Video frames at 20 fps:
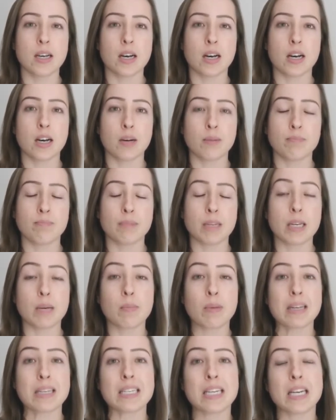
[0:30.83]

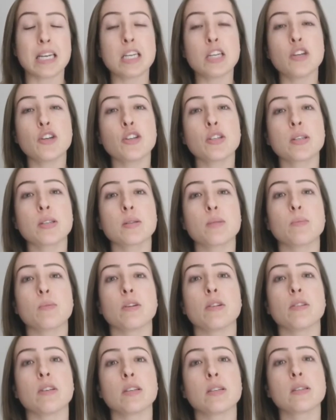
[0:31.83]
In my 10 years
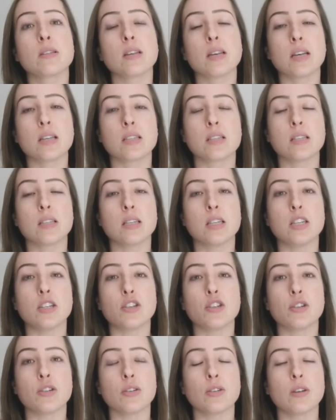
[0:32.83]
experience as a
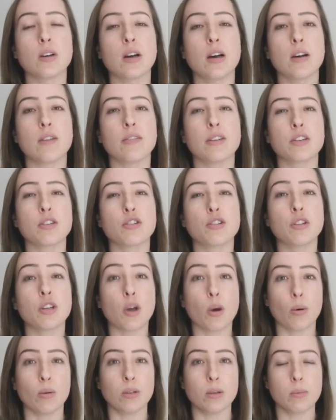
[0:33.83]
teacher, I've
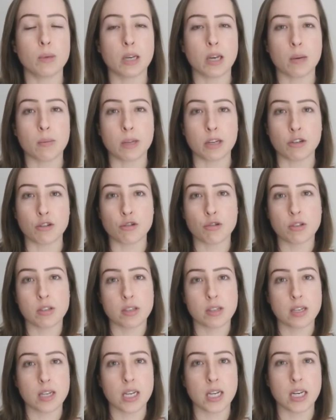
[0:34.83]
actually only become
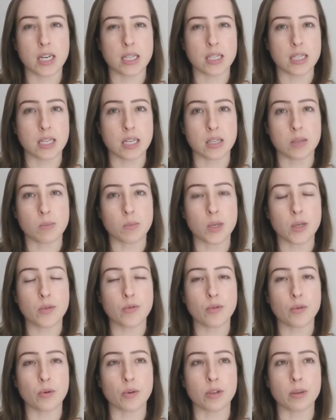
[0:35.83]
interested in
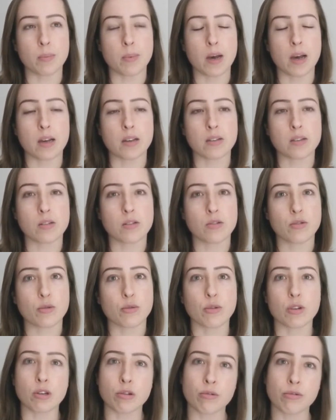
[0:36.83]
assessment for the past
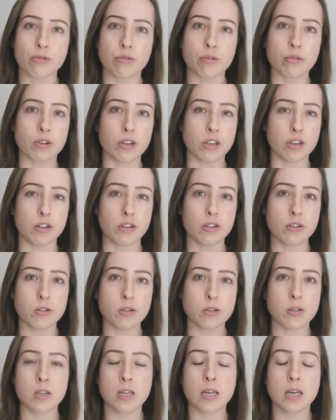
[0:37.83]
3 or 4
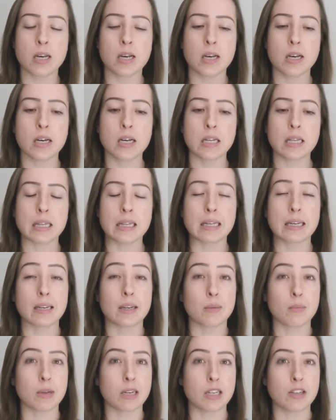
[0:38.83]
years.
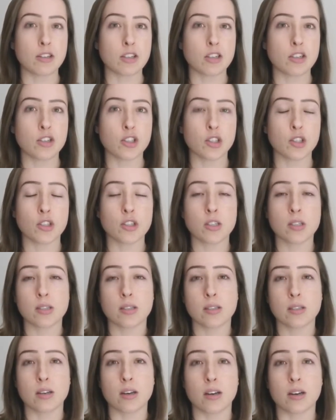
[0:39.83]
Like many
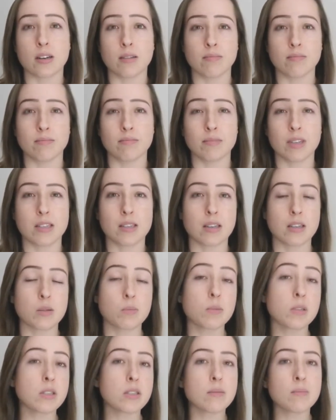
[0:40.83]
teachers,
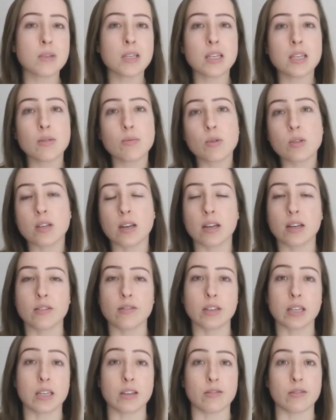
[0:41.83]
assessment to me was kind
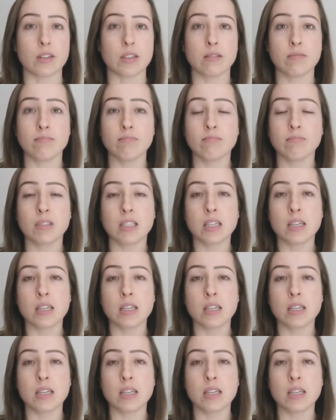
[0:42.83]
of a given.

WHAT IS REQUIRED:
Print all data above verbatim, except pictures.

EXERCISE ANSWER:
Video frames at 20 fps:
[0:30.83]

[0:31.83]
In my 10 years
[0:32.83]
experience as a
[0:33.83]
teacher, I've
[0:34.83]
actually only become
[0:35.83]
interested in
[0:36.83]
assessment for the past
[0:37.83]
3 or 4
[0:38.83]
years.
[0:39.83]
Like many
[0:40.83]
teachers,
[0:41.83]
assessment to me was kind
[0:42.83]
of a given.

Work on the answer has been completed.